Motivation for the Research
World capital markets have experienced large-scale sovereign defaults on a number of occasions, the most recent being Argentina's default in 2002. While Argentina, which has experienced five default or restructuring episodes in the last 180 years, may be an extreme case, sovereign defaults occur with some frequency in emerging markets. Other characteristics of emerging markets are that defaults occur in equilibrium, interest rates and net exports are countercyclical, and interest rates and current accounts are positively correlated.
This paper develops a quantitative model of debt and default in a small open economy to match the above facts, with the aim of explaining the dynamics that produce these characteristics.
The authors develop a model of a small open economy that receives a stochastic endowment stream and trades a single good and a single asset, a one-period bond, with the rest of the world. To emphasize the distinction between the roles of transitory and permanent shocks, they present two extreme cases of their model. Model I represents the case in which the only shock is a transitory shock around a linear trend; Model II represents the case in which the trend itself is stochastic. The model is solved numerically, using the discrete state-space method.

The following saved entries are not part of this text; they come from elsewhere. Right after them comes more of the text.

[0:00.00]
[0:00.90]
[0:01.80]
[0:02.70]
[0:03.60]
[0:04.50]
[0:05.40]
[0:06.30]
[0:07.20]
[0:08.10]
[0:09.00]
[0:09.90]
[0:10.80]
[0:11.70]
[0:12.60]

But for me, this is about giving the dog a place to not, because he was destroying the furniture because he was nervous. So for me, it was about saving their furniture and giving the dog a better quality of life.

To improve on the results, the authors augment Model II with a phenomenon observed in many default episodes-bailouts. They model bailouts as a transfer from an unmodeled third party to creditors in the case of default.

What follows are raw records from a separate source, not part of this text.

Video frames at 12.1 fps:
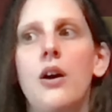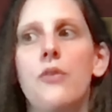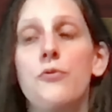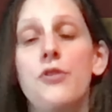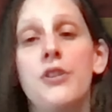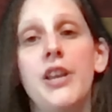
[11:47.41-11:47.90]

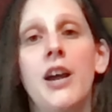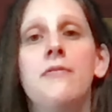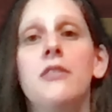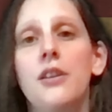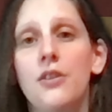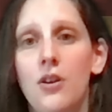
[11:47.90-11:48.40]
Well, then you have
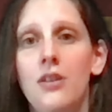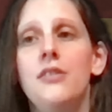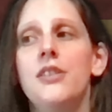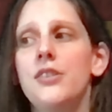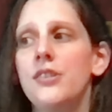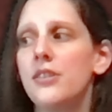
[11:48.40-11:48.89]
to let all
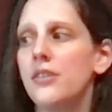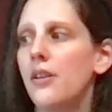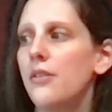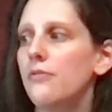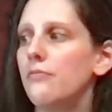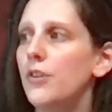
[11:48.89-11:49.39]
this
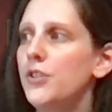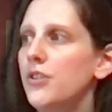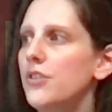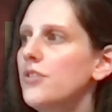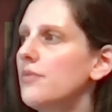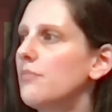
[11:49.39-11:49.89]

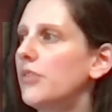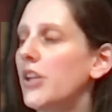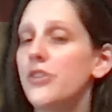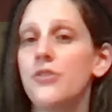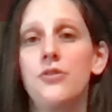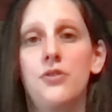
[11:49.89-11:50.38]
riches and
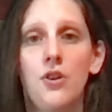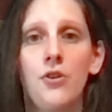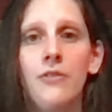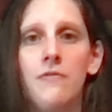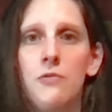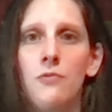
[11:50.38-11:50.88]
pleasures
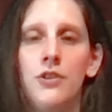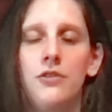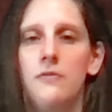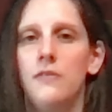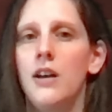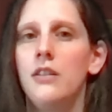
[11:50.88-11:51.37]
go if you want
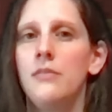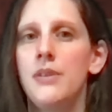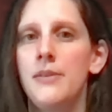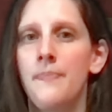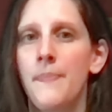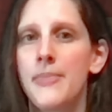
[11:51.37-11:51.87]
to follow
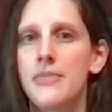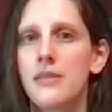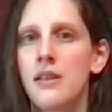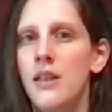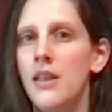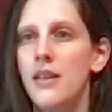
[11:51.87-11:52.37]
me.
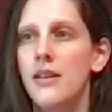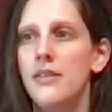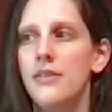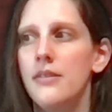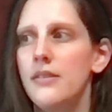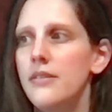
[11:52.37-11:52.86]

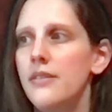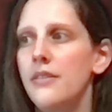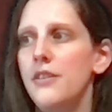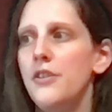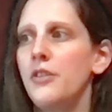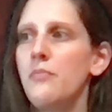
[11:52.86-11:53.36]
And
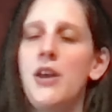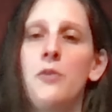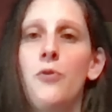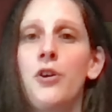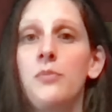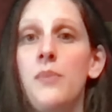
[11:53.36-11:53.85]
the young man
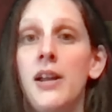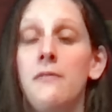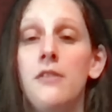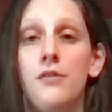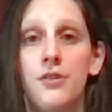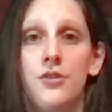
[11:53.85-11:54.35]
walked back
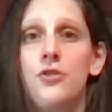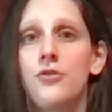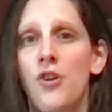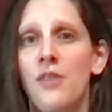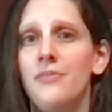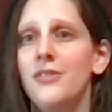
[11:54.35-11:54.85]
very
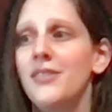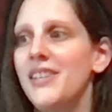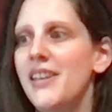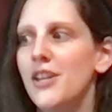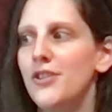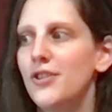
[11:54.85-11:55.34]
distraught because
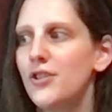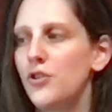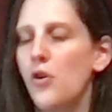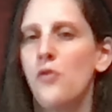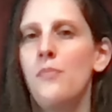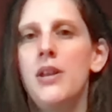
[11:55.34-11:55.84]
he had
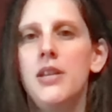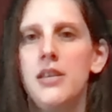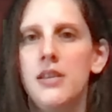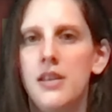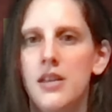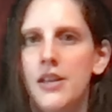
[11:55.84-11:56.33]
so
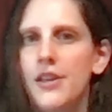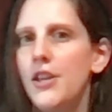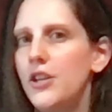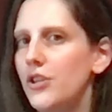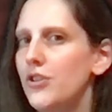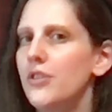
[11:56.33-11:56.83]
many
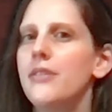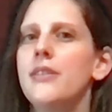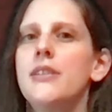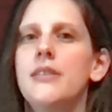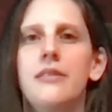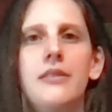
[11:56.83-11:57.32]
good
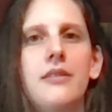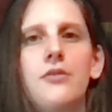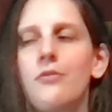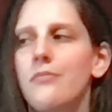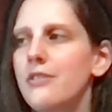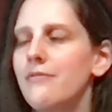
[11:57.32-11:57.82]
things,
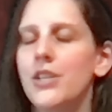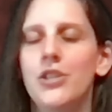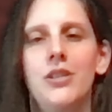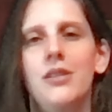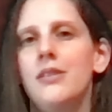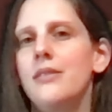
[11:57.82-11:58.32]
so many
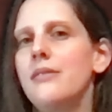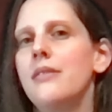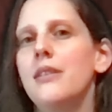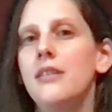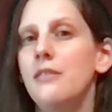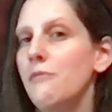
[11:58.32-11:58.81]
riches.
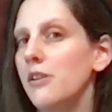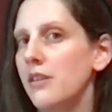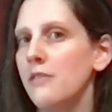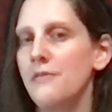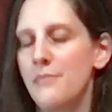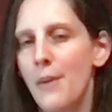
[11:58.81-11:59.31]
He didn't want to
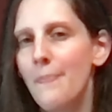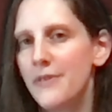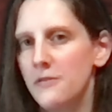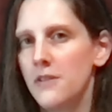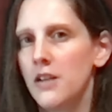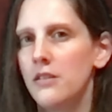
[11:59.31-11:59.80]
give them up
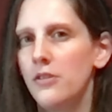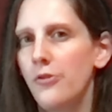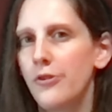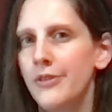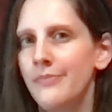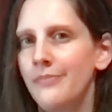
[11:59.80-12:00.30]
to follow the
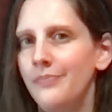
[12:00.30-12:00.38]
Lord.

The reason a model with trend shocks performs better than one with transitory shocks is that in an environment with trend shocks, a given probability of default is associated with a smaller borrowing cost at the margin. This, in turn, rests on the fact that trend shocks have a greater impact on the propensity to default than do standard transitory shocks, making interest rates relatively less sensitive to the amount borrowed and relatively more sensitive to the realization of the shock.